[Collected data entries]
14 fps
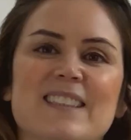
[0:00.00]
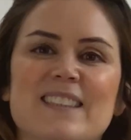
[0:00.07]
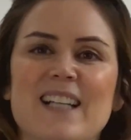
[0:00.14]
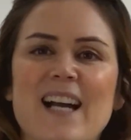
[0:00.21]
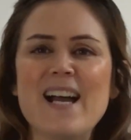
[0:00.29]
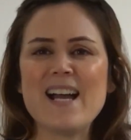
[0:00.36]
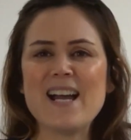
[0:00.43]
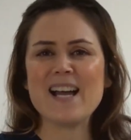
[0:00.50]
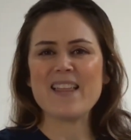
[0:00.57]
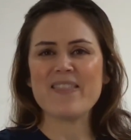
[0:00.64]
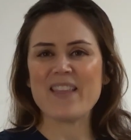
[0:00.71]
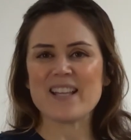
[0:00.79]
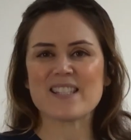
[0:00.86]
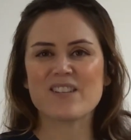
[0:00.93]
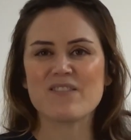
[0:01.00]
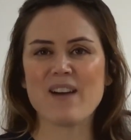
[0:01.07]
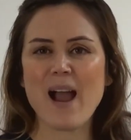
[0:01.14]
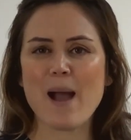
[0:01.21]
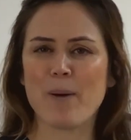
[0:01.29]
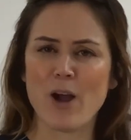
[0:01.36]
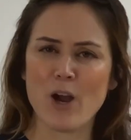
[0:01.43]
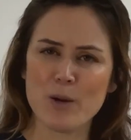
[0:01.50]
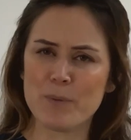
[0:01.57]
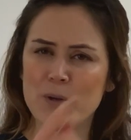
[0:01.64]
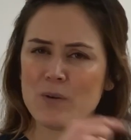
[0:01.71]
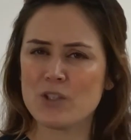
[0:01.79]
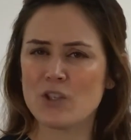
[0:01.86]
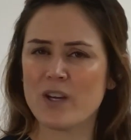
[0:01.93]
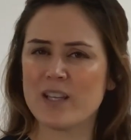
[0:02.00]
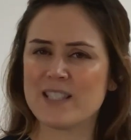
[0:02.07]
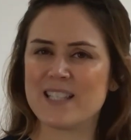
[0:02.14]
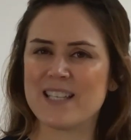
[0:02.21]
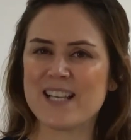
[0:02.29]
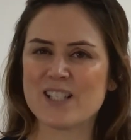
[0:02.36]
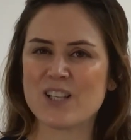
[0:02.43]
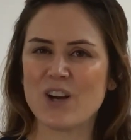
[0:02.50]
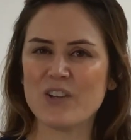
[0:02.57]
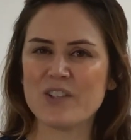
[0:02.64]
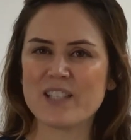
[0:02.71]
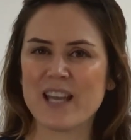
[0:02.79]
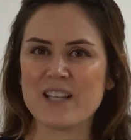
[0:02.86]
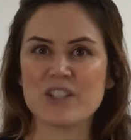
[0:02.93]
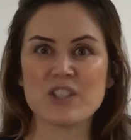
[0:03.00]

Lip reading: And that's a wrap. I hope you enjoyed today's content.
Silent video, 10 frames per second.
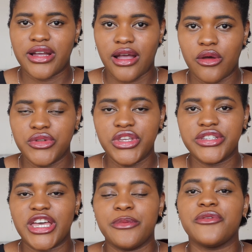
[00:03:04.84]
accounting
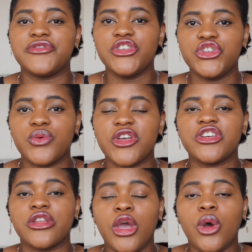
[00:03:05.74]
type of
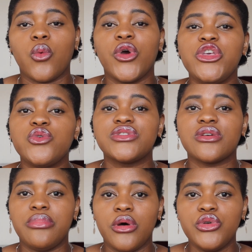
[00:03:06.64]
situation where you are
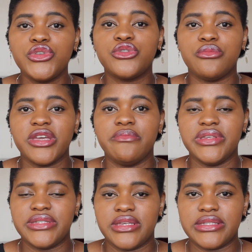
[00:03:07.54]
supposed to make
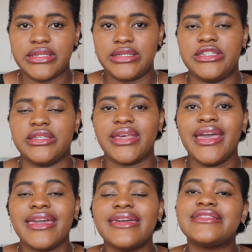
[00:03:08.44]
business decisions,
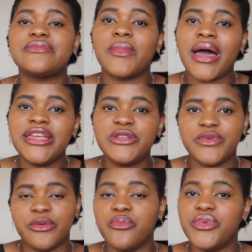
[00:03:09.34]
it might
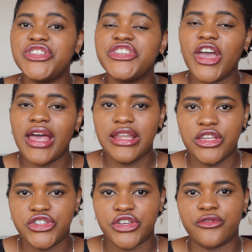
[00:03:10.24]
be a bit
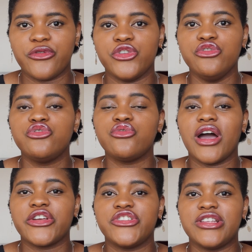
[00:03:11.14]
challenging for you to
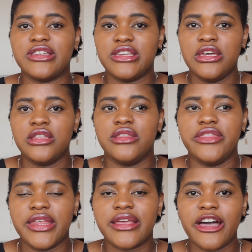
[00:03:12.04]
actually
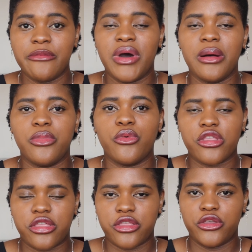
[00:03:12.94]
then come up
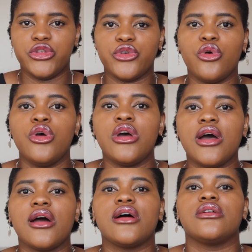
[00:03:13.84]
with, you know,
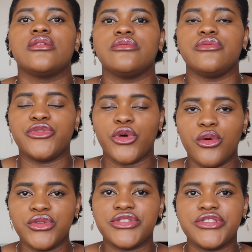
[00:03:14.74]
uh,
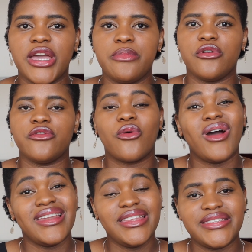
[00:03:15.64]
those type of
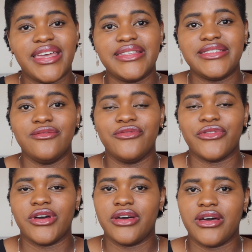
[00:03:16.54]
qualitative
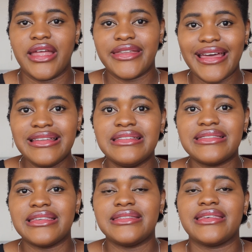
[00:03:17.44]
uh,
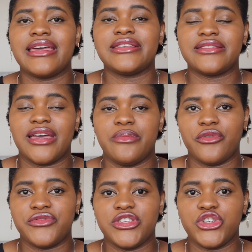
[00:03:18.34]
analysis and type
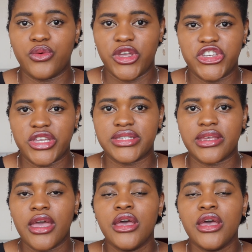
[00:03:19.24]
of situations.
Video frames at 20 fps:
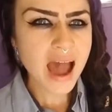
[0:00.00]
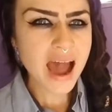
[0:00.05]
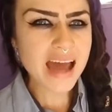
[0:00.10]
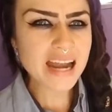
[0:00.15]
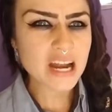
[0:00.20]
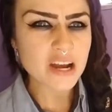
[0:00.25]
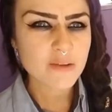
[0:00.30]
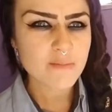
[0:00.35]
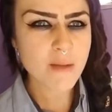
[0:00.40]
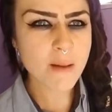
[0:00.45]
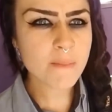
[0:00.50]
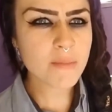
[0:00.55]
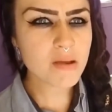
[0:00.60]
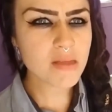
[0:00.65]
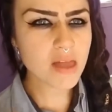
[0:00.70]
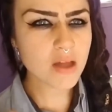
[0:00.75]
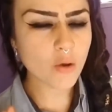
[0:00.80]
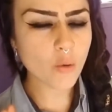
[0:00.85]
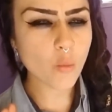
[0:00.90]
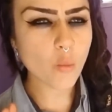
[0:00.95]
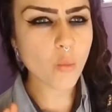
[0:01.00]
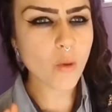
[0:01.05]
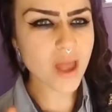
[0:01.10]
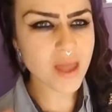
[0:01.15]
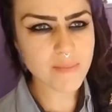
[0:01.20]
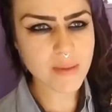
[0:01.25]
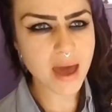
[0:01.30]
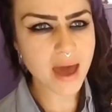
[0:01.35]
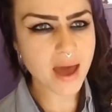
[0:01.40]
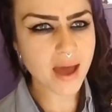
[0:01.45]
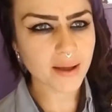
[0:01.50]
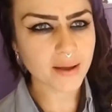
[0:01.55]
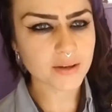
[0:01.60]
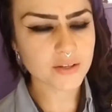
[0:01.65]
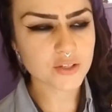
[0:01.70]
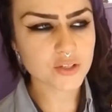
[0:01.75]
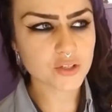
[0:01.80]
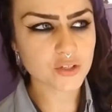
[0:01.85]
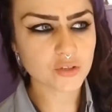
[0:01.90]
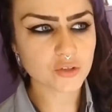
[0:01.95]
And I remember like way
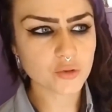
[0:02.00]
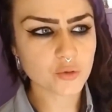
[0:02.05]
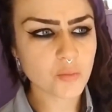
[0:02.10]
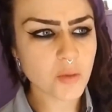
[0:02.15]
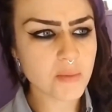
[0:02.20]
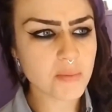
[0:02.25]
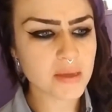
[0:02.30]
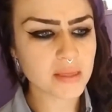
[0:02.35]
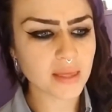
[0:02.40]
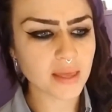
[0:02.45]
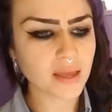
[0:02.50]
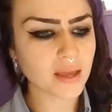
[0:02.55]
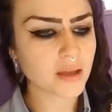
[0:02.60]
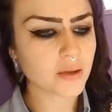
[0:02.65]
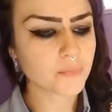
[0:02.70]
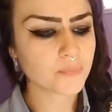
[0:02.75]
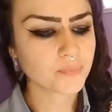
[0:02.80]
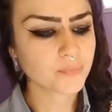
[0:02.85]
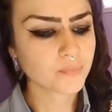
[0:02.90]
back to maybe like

Work required => Above are the records; copy each line from them that includes the string "frames".

Reply to the exercise =>
Silent video, 10 frames per second.
Video frames at 20 fps:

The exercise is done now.